Gradient Descent: Optimization

Gradient descent minimizes loss by updating weights in the direction of negative gradients:

import matplotlib.pyplot as plt

def loss_landscape(w1, w2):
    """Simple quadratic loss landscape"""
    return (w1 - 2)**2 + 2 * (w2 + 1)**2

# Visualize landscape
w1_range = np.linspace(-2, 6, 100)
w2_range = np.linspace(-5, 3, 100)
W1, W2 = np.meshgrid(w1_range, w2_range)
Loss = loss_landscape(W1, W2)

plt.figure(figsize=(12, 5))

# Contour plot
plt.subplot(1, 2, 1)
plt.contour(W1, W2, Loss, levels=20)
plt.xlabel('w1')
plt.ylabel('w2')
plt.title('Loss Landscape')

# Gradient descent optimization
w = np.array([0.0, 0.0])
learning_rate = 0.01
path = [w.copy()]

for _ in range(100):
    # Gradient
    grad_w1 = 2 * (w[0] - 2)
    grad_w2 = 4 * (w[1] + 1)
    gradient = np.array([grad_w1, grad_w2])

    # Update
    w = w - learning_rate * gradient
    path.append(w.copy())

path = np.array(path)

# Plot path
plt.subplot(1, 2, 2)
plt.contour(W1, W2, Loss, levels=20, alpha=0.6)
plt.plot(path[:, 0], path[:, 1], 'ro-', markersize=3, linewidth=1)
plt.scatter([2], [-1], c='g', s=200, marker='*', label='Minimum')
plt.xlabel('w1')
plt.ylabel('w2')
plt.title('Gradient Descent Path')
plt.legend()

plt.tight_layout()
plt.show()

Key Challenges: Vanishing and Exploding Gradients

Deep networks face gradient flow problems:

# Vanishing gradients: sigmoid derivative is small (max 0.25)
z = np.array([[-5, -2, 0, 2, 5]])
sig = 1 / (1 + np.exp(-z))
sig_grad = sig * (1 - sig)
print(f"Sigmoid gradients: {sig_grad}")
print(f"Max gradient: {sig_grad.max():.4f}")

# In deep networks, these multiply: 0.25^100 ≈ 0 (vanishing!)
# Solution: Use ReLU instead

# Exploding gradients: large weight updates
# Solution: Gradient clipping, batch normalization

# Example: clip gradients
gradient = np.array([-100, 50, -200, 75])
max_norm = 1.0
if np.linalg.norm(gradient) > max_norm:
    gradient = gradient * (max_norm / np.linalg.norm(gradient))
print(f"Clipped gradient: {gradient}")

Key Takeaway

Understanding forward propagation, backpropagation, and gradient descent at the mathematical level builds intuition that frameworks like PyTorch will later abstract away.
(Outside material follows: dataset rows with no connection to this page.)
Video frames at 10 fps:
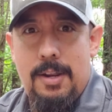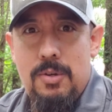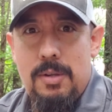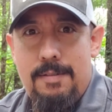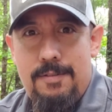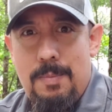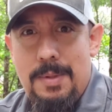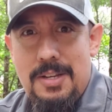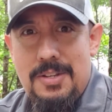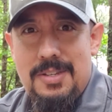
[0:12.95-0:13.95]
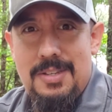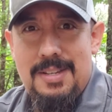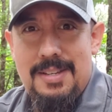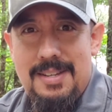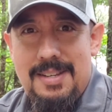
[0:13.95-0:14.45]
Usually I film these
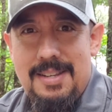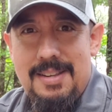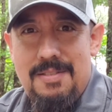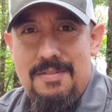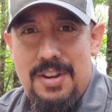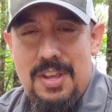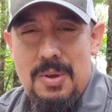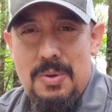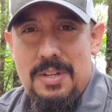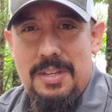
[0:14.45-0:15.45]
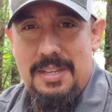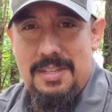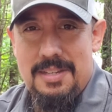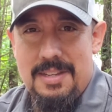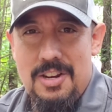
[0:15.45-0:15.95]
videos and
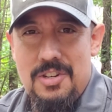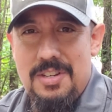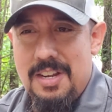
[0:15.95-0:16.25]
these discussions,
This foundation is invaluable when debugging and designing networks.

Practical Exercise

Implement a 2-layer neural network from scratch that:

  1. Solves the XOR problem (nonlinear)
  2. Computes forward and backward passes correctly
  3. Trains using gradient descent
  4. Visualizes loss over epochs
  5. Tests on new inputs
import numpy as np
import matplotlib.pyplot as plt

class SimpleNN:
    """2-layer neural network: input -> hidden -> output"""

    def __init__(self, input_size, hidden_size, output_size, learning_rate=0.01):
        # Your implementation
        pass

    def forward(self, X):
        # Forward pass: compute predictions
        pass

    def backward(self, X, y):
        # Compute gradients with backpropagation
        pass

    def train(self, X, y, epochs=1000):
        # Training loop with gradient descent
        pass

# Test on XOR problem
X = np.array([[0, 0], [0, 1], [1, 0], [1, 1]])
y = np.array([[0], [1], [1], [0]])

nn = SimpleNN(input_size=2, hidden_size=4, output_size=1, learning_rate=0.1)
losses = nn.train(X, y, epochs=5000)

# Visualization:
# 1. Loss curve over epochs
# 2. Final predictions vs targets
# 3. Decision boundary visualization

Complete this implementation to solidify your understanding before moving to PyTorch.